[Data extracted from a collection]
- Opening Delimiter -

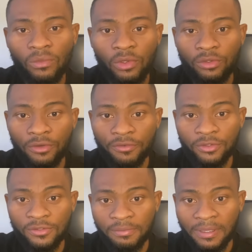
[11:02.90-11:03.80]
your
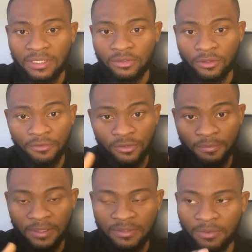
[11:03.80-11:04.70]
photo
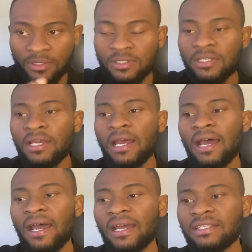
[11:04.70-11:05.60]
passport,
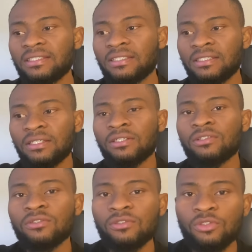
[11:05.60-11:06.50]
and
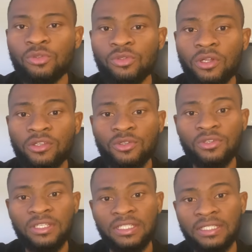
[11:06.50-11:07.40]
you also
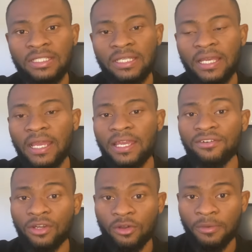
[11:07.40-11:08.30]
need a
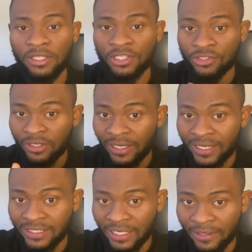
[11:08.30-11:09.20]
recommendation
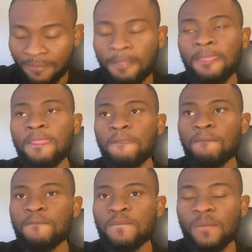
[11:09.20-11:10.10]
letter.
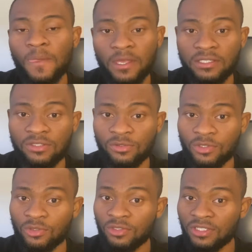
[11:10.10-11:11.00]
Yes, you
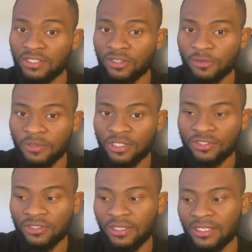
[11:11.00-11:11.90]
also need a
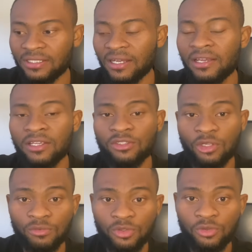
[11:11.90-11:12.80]
recommendation letter.
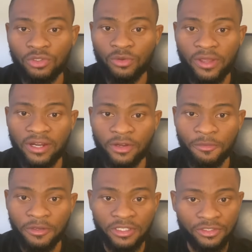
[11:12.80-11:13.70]
Some schools require
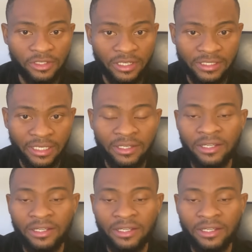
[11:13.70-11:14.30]
recommendation letter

- Closing Delimiter -

▶ Work instructions
Retype only the lines from the one with "[11:11.00-11:11.90]" through the final line of the entries, please, and keep the pictures out.

▶ Response below
[11:11.00-11:11.90]
also need a
[11:11.90-11:12.80]
recommendation letter.
[11:12.80-11:13.70]
Some schools require
[11:13.70-11:14.30]
recommendation letter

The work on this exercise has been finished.